[INFO] custom pre-processing function in ML connectors is returning `Invalid JSON in payload` #2346

toyaokeke · 2024-04-22T14:51:38Z

What is the bug?
I am trying to deploy an ML model that connects to an external resource

I am trying to write a pre-process function that will pass the following request body to my Sagemaker endpoint

{
    "inputs": [
        {
            "name": "query",
            "shape": [${parameters.input.length}, 1],
            "datatype": "BYTES",
            "data": ${parameters.input}
        }
    ]
}

I have created the ML connector and deployed the model following the steps below. When I do this I get the following Invalid JSON in payload error.
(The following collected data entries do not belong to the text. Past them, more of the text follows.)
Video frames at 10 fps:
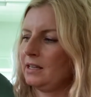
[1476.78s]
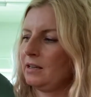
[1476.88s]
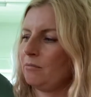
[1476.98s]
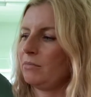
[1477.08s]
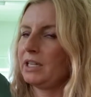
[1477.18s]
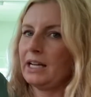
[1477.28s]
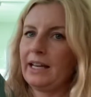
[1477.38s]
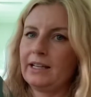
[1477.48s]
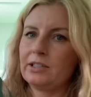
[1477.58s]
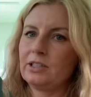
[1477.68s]
But
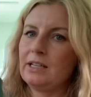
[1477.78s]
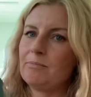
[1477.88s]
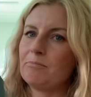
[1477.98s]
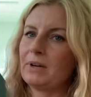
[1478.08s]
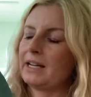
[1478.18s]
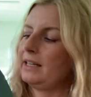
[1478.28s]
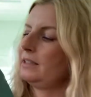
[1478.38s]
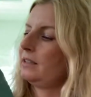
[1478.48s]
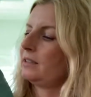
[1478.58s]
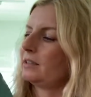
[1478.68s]
actually
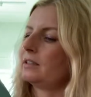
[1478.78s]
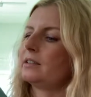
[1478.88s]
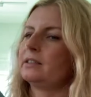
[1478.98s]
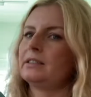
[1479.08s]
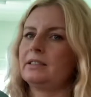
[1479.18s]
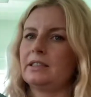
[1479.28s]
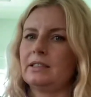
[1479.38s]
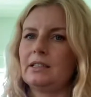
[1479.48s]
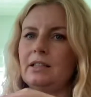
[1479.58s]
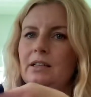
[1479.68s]
planet Earth
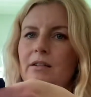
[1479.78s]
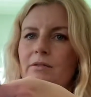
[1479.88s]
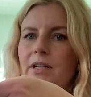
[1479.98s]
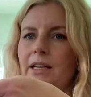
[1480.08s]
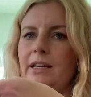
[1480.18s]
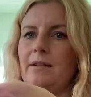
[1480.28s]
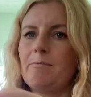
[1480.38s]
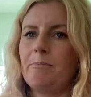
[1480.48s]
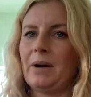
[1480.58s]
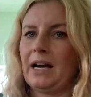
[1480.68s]
doesn't look like a
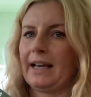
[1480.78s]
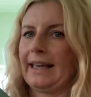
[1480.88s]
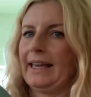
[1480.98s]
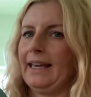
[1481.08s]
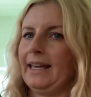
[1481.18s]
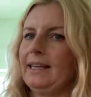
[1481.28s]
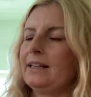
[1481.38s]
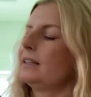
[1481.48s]
pancake.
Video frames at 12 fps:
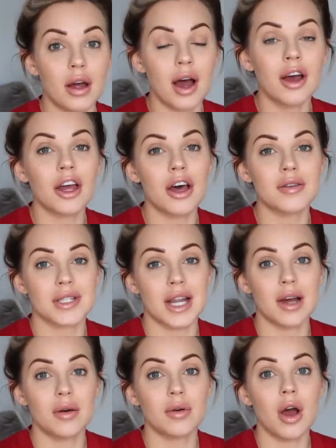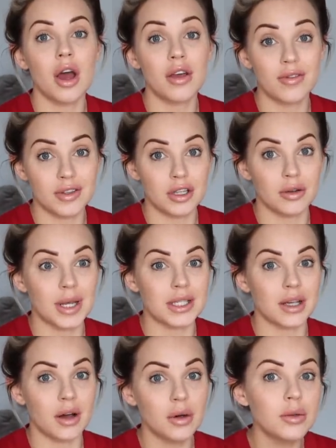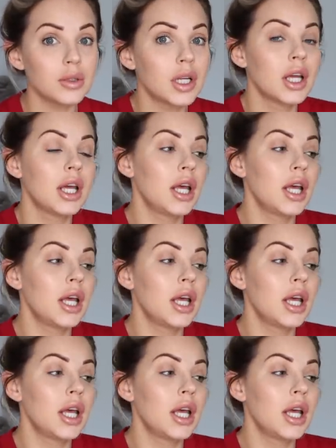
Our girls are now over 2 weeks old.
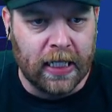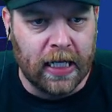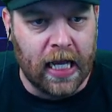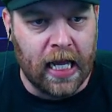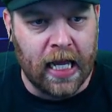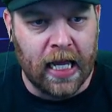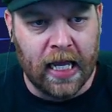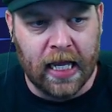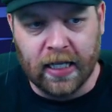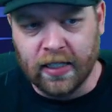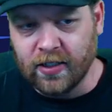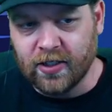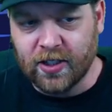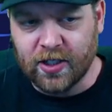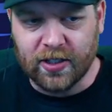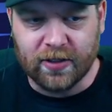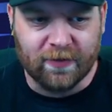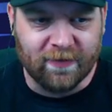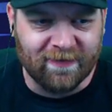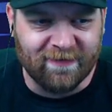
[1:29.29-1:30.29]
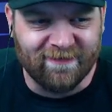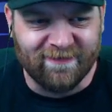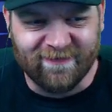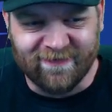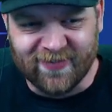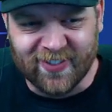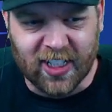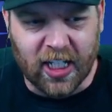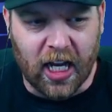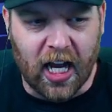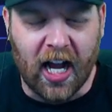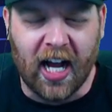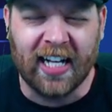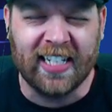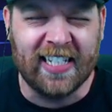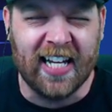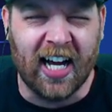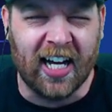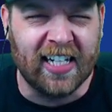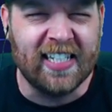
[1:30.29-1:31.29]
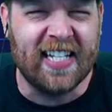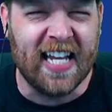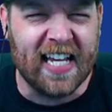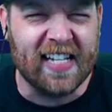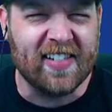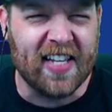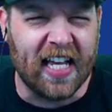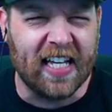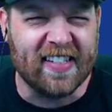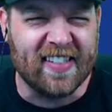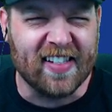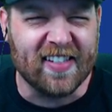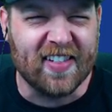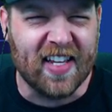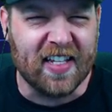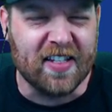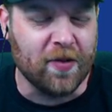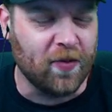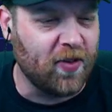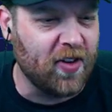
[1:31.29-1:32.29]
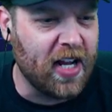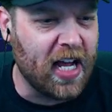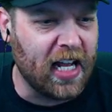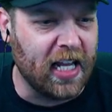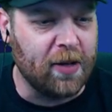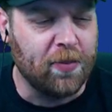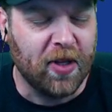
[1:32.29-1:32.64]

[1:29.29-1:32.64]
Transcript: And I dare say it's the season finale,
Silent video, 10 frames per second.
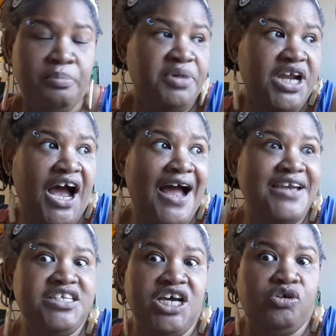But
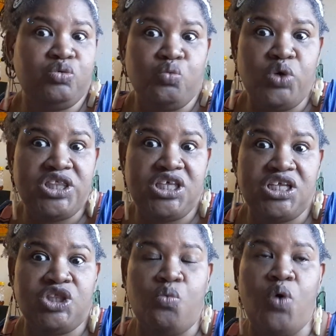I dealt with
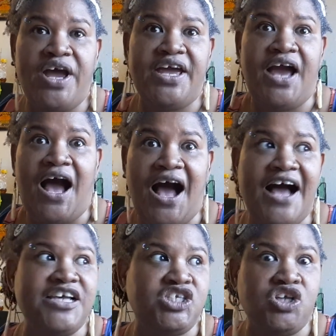it the way
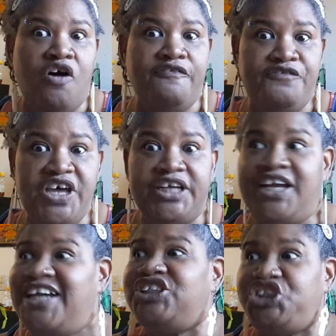I saw
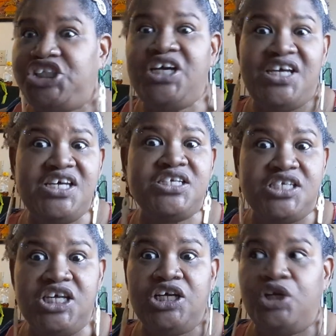fit, and she is
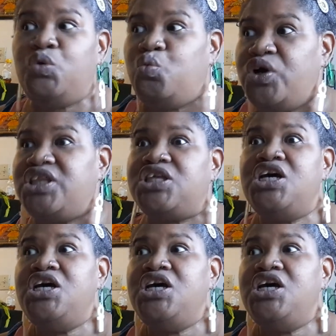dealing with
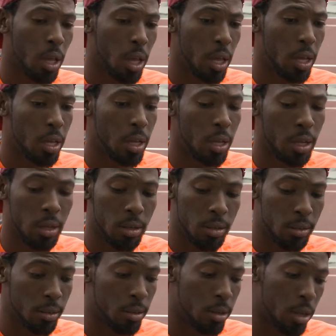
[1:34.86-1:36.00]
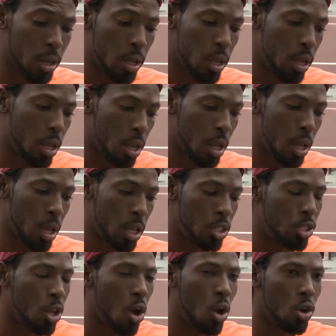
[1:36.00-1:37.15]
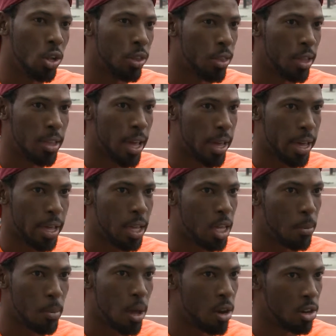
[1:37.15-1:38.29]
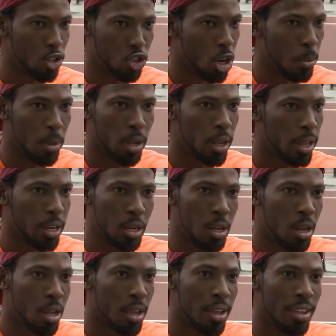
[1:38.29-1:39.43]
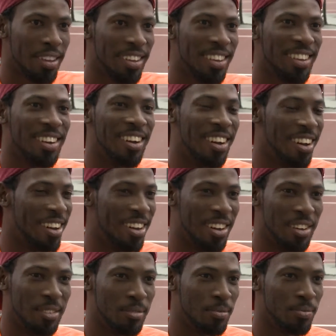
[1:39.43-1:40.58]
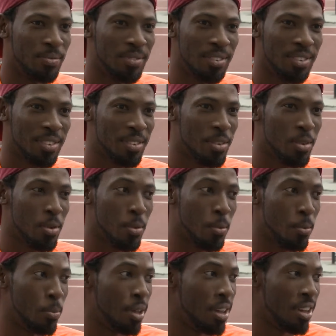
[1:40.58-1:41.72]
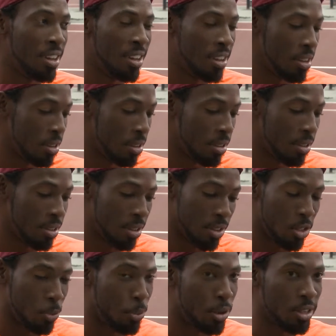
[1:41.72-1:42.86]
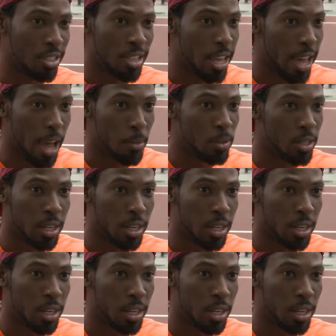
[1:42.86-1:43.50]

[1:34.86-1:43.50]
it, eh, it's the only thing that can keep me out of trouble. And um, be the person I am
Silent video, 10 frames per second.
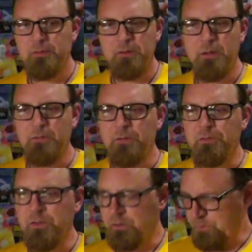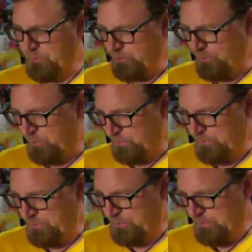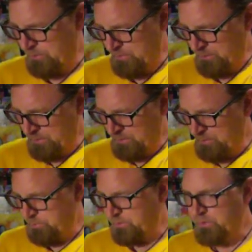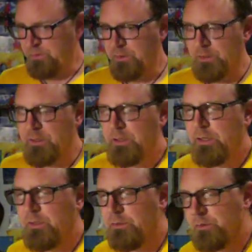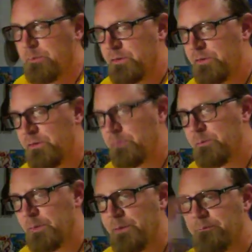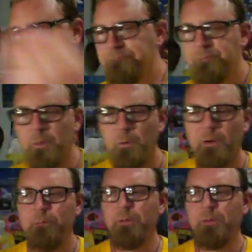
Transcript: I have the stickers to Miskatonic High here somewhere too, but oh well.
Could someone assist me in understanding why the pre-processing function is not working as expected?

How can one reproduce the bug?
Steps to reproduce the behavior:

create connector

POST /_plugins/_ml/connectors/_create
{
	"name": "my_connector",
	"description": "My Connector",
	"version": 1,
	"protocol": "aws_sigv4",
	"credential": {
		"roleArn": "my_role_arn"
	},
	"parameters": {
		"region": "us-west-2",
		"service_name": "sagemaker"
	},
	"actions": [
		{
			"action_type": "predict",
			"method": "POST",
			"headers": {
				"content-type": "application/json"
			},
			"url": "my_sagemaker_endpoint",
			"request_body": "{ \"inputs\": [{ \"name\": \"query\", \"shape\": [${parameters.length}, 1], \"datatype\": \"BYTES\", \"data\": ${parameters.input} }] }",
			"pre_process_function": "return '{\"length\": ' + params.text_docs.length + ', \"input\": ' + params.text_docs + ' }'",
			"post_process_function": "def data = params.outputs[0].data; def n = Math.ceil(data.length / 512);def embeddings = [];for (int i = 0; i < n; i++) {embeddings.add(Arrays.copyOfRange(data, i * 512, Math.min(data.length, 512 * (i + 1))));}return '{\"name\": \"sentence_embedding\", \"data_type\": \"FLOAT32\", \"shape\": [' + n + '], \"data\": ' + embeddings + '}';"
		}
	]
}

register and deploy model

POST /_plugins/_ml/models/_register
{
    "name": "my_model",
    "function_name": "remote",
    "model_group_id": "my_model_group_id",
    "description": "My Model",
    "connector_id": "my_connector_id"
}

POST /_plugins/_ml/models/my_model_id/_deploy

create ingest pipeline

PUT /_ingest/pipeline/my-ingest-pipeline
{
  "description": "My ingest pipeline",
  "processors": [
    {
      "convert": {
        "field": "brand.id",
        "type": "string"
      }
    },
    {
      "convert": {
        "field": "category.id",
        "type": "string"
      }
    },
    {
      "text_embedding": {
        "model_id": "my_model_id",
        "field_map": {
          "name": {
            "en": "name_vector"
          },
          "brand": {
            "name": {
              "en": "brand_name_vector"
            }
          },
          "category": {
            "name": {
              "en": "category_name_vector"
            }
          }
        }
      }
    }
  ]
}

simulate pipeline and see error

POST _ingest/pipeline/my-ingest-pipeline/_simulate
{
  "docs": [
    {
      "_index": "my-index",
      "_id": "1",
      "_source": {
        "brand": {
          "id": 1,
          "name": {
            "en": "brand 1"
          }
        },
        "category": {
          "id": 1,
          "name": {
            "en": "category 1"
          }
        }
      }
    }
  ]
}

What is the expected behavior?
Expected generated vector embeddings brand_name_vector and category_name_vector

What is your host/environment?

Environment: AWS Opensearch - Managed Cluster
OS: Opensearch
Version: 2.11

Do you have any screenshots?

{
  "docs": [
    {
      "error": {
        "root_cause": [
          {
            "type": "illegal_argument_exception",
            "reason": "Invalid JSON in payload"
          }
        ],
        "type": "illegal_argument_exception",
        "reason": "Invalid JSON in payload"
      }
    }
  ]
}

Do you have any additional context?
I am aware of signing the request using AWS SigV4 and providing the correct keys. The issue is not with creating the connector, I am able to create the connector fine.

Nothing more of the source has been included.